"""

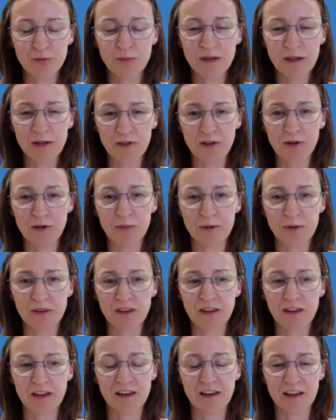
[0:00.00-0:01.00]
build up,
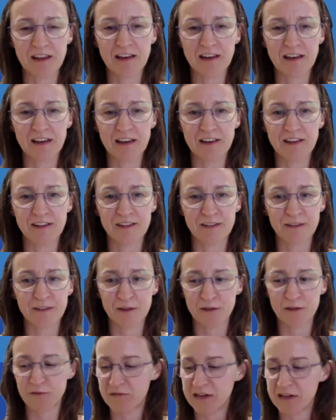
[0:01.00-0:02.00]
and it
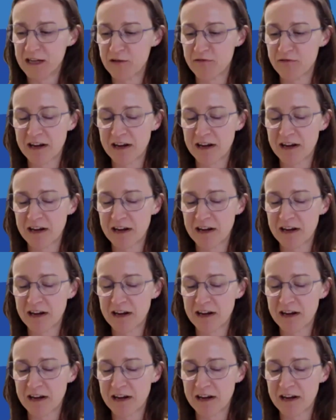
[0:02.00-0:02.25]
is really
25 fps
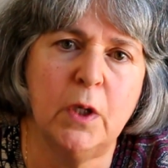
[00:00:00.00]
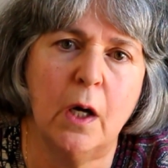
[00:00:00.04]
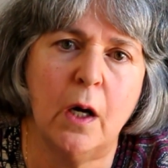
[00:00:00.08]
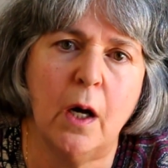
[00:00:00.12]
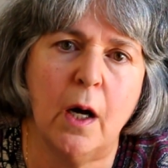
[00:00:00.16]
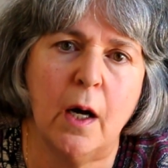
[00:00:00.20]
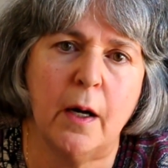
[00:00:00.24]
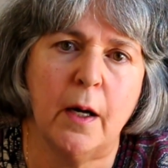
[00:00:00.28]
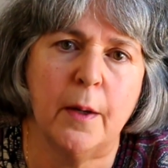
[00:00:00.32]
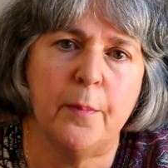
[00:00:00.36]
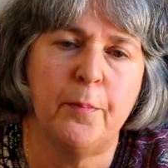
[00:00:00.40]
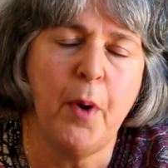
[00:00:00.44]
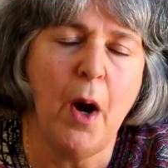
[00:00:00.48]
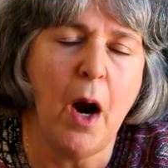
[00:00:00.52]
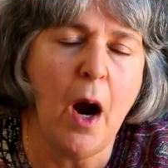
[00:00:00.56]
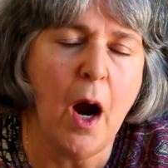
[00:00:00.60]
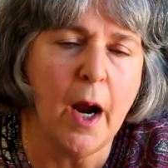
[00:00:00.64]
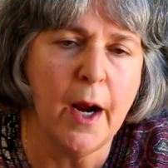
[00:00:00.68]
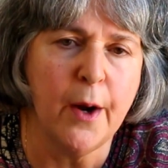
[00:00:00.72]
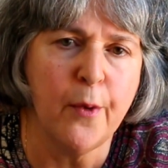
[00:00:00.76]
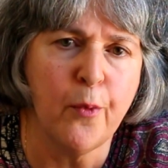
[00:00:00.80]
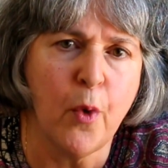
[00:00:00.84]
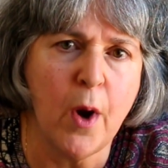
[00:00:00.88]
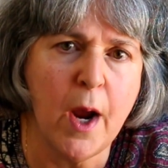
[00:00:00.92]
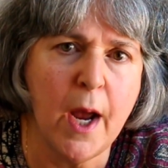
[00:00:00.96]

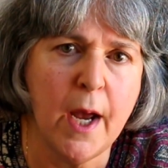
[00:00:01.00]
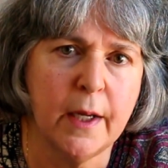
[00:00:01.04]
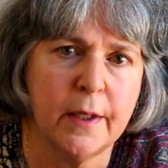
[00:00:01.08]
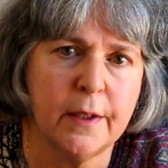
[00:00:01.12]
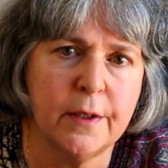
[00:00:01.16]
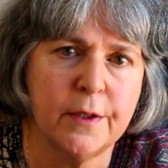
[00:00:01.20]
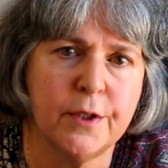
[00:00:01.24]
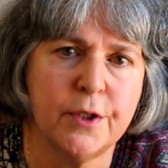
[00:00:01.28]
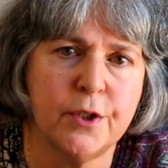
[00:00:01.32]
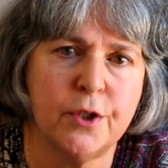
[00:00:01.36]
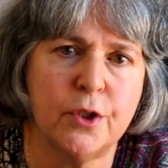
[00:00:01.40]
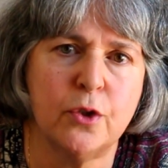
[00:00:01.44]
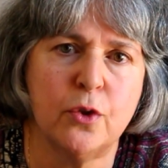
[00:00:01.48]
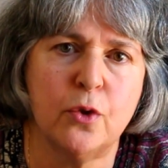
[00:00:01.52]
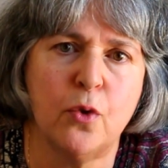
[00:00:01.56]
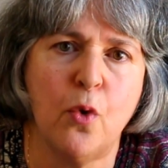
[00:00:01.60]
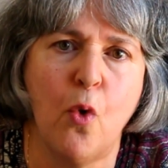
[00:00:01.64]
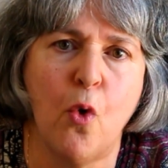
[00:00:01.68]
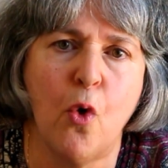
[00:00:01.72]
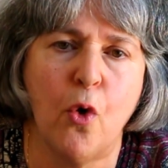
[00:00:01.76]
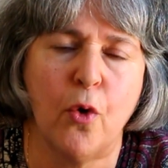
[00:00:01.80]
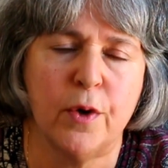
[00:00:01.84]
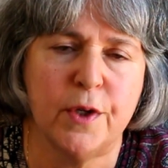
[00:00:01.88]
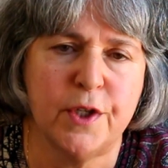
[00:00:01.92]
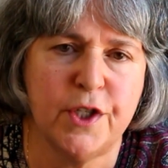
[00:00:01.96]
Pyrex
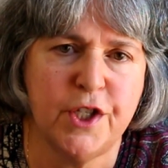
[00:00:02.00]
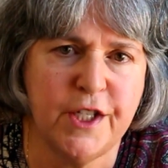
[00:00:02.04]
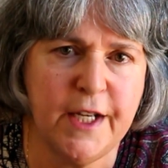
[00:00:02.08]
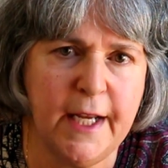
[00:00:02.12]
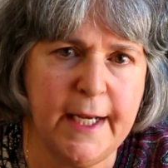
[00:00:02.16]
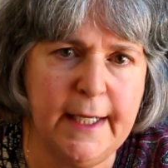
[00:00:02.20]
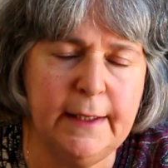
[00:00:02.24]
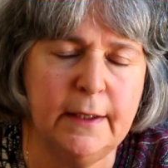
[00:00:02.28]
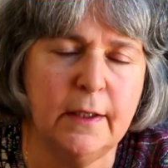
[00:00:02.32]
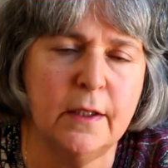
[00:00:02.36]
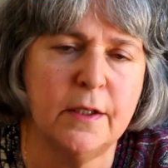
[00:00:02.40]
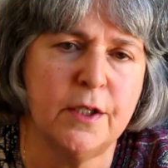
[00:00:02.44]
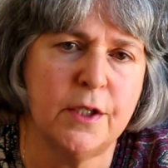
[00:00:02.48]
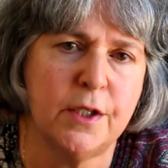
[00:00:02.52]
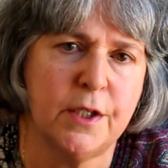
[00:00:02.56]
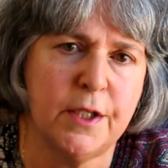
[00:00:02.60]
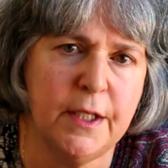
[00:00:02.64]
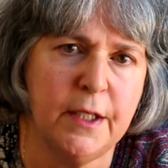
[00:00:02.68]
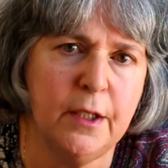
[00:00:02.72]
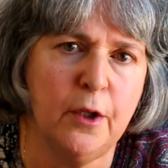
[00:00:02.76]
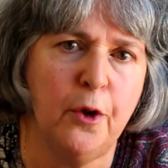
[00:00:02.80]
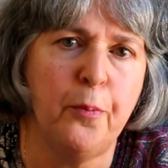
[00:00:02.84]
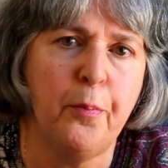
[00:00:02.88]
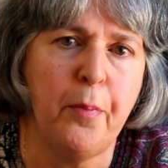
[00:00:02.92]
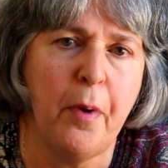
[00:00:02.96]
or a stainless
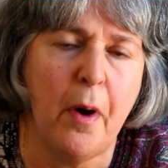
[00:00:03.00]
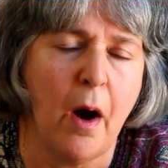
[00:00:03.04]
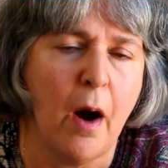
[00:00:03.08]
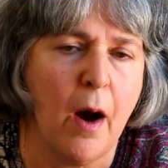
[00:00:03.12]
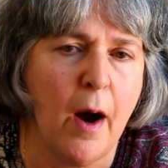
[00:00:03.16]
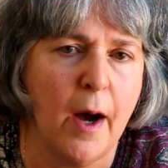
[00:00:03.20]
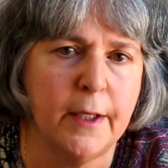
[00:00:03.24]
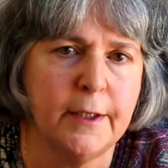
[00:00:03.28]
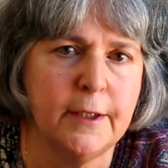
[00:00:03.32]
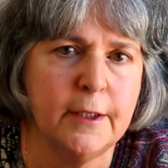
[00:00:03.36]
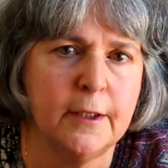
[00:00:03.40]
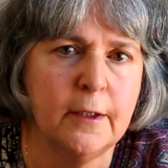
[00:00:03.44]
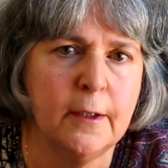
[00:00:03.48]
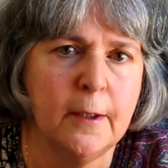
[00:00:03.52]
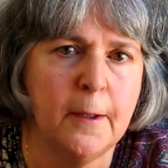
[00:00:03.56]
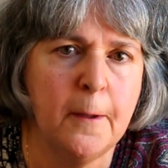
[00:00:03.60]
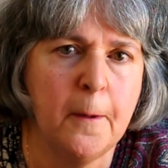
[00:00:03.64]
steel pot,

"""

_Goal of the exercise_. Would you reproduce each line of the material exactly, omitting the images?

_Answer below_.
[0:00.00-0:01.00]
build up,
[0:01.00-0:02.00]
and it
[0:02.00-0:02.25]
is really
25 fps
[00:00:00.00]
[00:00:00.04]
[00:00:00.08]
[00:00:00.12]
[00:00:00.16]
[00:00:00.20]
[00:00:00.24]
[00:00:00.28]
[00:00:00.32]
[00:00:00.36]
[00:00:00.40]
[00:00:00.44]
[00:00:00.48]
[00:00:00.52]
[00:00:00.56]
[00:00:00.60]
[00:00:00.64]
[00:00:00.68]
[00:00:00.72]
[00:00:00.76]
[00:00:00.80]
[00:00:00.84]
[00:00:00.88]
[00:00:00.92]
[00:00:00.96]

[00:00:01.00]
[00:00:01.04]
[00:00:01.08]
[00:00:01.12]
[00:00:01.16]
[00:00:01.20]
[00:00:01.24]
[00:00:01.28]
[00:00:01.32]
[00:00:01.36]
[00:00:01.40]
[00:00:01.44]
[00:00:01.48]
[00:00:01.52]
[00:00:01.56]
[00:00:01.60]
[00:00:01.64]
[00:00:01.68]
[00:00:01.72]
[00:00:01.76]
[00:00:01.80]
[00:00:01.84]
[00:00:01.88]
[00:00:01.92]
[00:00:01.96]
Pyrex
[00:00:02.00]
[00:00:02.04]
[00:00:02.08]
[00:00:02.12]
[00:00:02.16]
[00:00:02.20]
[00:00:02.24]
[00:00:02.28]
[00:00:02.32]
[00:00:02.36]
[00:00:02.40]
[00:00:02.44]
[00:00:02.48]
[00:00:02.52]
[00:00:02.56]
[00:00:02.60]
[00:00:02.64]
[00:00:02.68]
[00:00:02.72]
[00:00:02.76]
[00:00:02.80]
[00:00:02.84]
[00:00:02.88]
[00:00:02.92]
[00:00:02.96]
or a stainless
[00:00:03.00]
[00:00:03.04]
[00:00:03.08]
[00:00:03.12]
[00:00:03.16]
[00:00:03.20]
[00:00:03.24]
[00:00:03.28]
[00:00:03.32]
[00:00:03.36]
[00:00:03.40]
[00:00:03.44]
[00:00:03.48]
[00:00:03.52]
[00:00:03.56]
[00:00:03.60]
[00:00:03.64]
steel pot,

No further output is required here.